Mardi 2 septembre 2025, une grève a éclaté au Centre nucléaire de production électrique (CNPE) de Chinon. Même si seulement 21 % des salariés se sont mis en grève, la mobilisation met en avant des demandes salariales face à une situation économique difficile. Malgré une météo pour le moins capricieuse, les travailleurs se sont lancés dans la manifestation pour se faire entendre.

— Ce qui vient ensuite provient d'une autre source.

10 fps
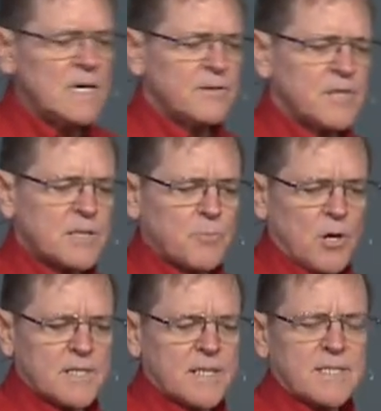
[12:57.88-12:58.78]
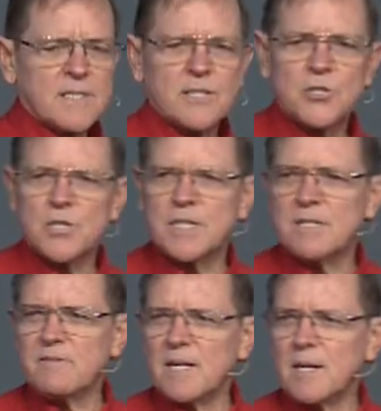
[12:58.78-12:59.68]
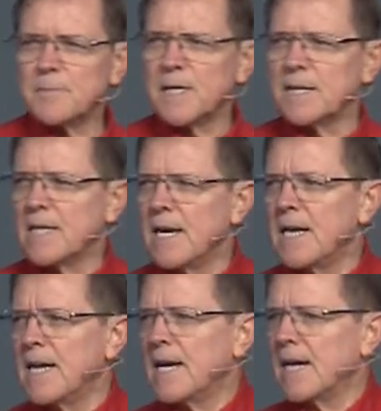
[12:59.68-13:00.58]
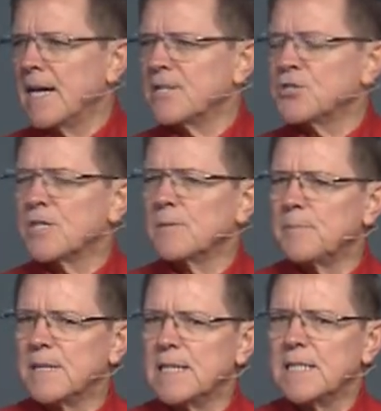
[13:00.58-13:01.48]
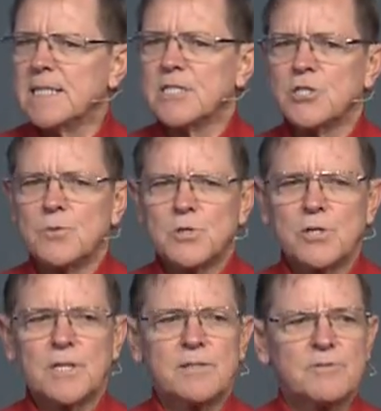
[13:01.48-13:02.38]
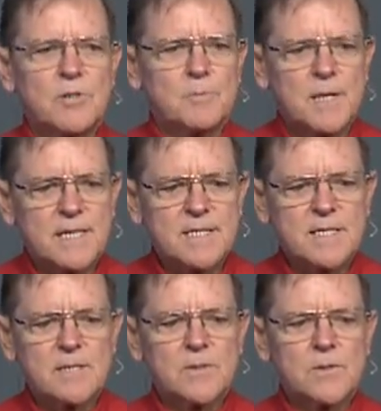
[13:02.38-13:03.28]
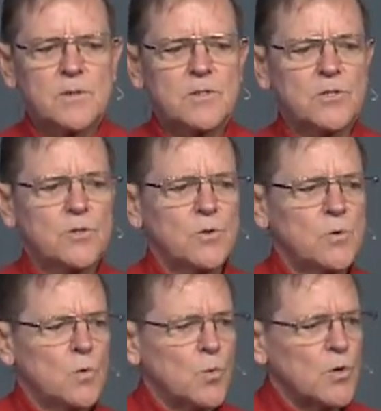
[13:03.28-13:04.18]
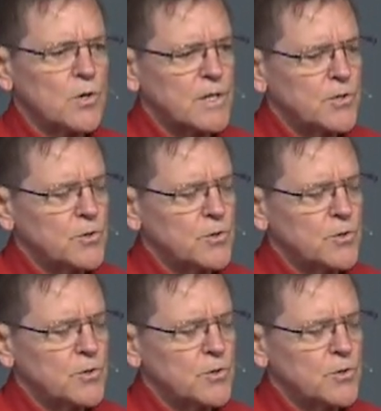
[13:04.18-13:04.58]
of this process that she developed. And as she completed this, she was looking for a place to, to work and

Situation et revendications
La grève a démarré à 13 h 30, pilotée surtout par la Confédération Générale du Travail (CGT). Les salariés en grève réclament une revalorisation salariale de 9 % pour compenser la hausse du coût de la vie. Ils demandent aussi que :
- les salaires soient liés à l’inflation,
- la grille salariale d’EDF soit revue pour mieux récompenser les premiers échelons,
- le taux de TVA sur l’énergie passe de 20 % à 5,5 % pour alléger la facture des usagers.
Ces demandes seront débattues lors d’une assemblée générale prévue le lendemain matin à 8 h 30, qui décidera si la grève se poursuit ou non. Nicolas Josset, secrétaire de la CGT sur le site, précise : « Le mouvement pourrait se poursuivre parce que d’autres syndicats appuient nos demandes, même s’ils n’ont pas appelé à la grève ».
Participation et organisation syndicale
Environ cinquante personnes se sont regroupées au piquet de grève. Même si certains ont préféré rentrer chez eux ou rester dans les bâtiments, leur présence démontre bien leur volonté. La CGT a pris les devants dans cette mobilisation, bien qu’elle n’ait pas reçu le soutien officiel d’autres syndicats. Néanmoins, ces derniers partagent les mêmes préoccupations et pourraient bien se rallier au mouvement.
L’engagement ne se limite pas aux membres syndicaux : des salariés non syndiqués se sont aussi manifestés pour soutenir les revendications portées par la CGT. Ce mélange montre que les demandes ne se réduisent pas aux clivages habituels et concernent une grande partie des employés.
Météo difficile
Dès le début d’après-midi, une mini-tempête a frappé le Chinonais. Sous des trombes d’eau et des rafales de vent, les salariés sont restés sur le piquet, prouvant leur détermination face aux intempéries. Tout de même, cet épisode n’a pas perturbé la production électrique du site, qui est restée stable pendant toute la grève.
Bilan et perspectives
Même si la production électrique n’a pas été perturbée, le message des salariés est limpide : il faut que leurs demandes soient entendues pour éviter une escalade du conflit social. L’assemblée générale de mercredi matin sera décisive pour savoir si la grève se poursuit ou si la direction entame le dialogue.
Les défis économiques actuels mettent en lumière ces revendications et montrent qu’il est urgent de revoir les salaires pour tenir compte du réchauffement climatique. Pour le public et les usagers, cela rappelle que les discussions sur les tarifs de l’énergie et les conditions de travail dans le secteur nucléaire restent primordiales.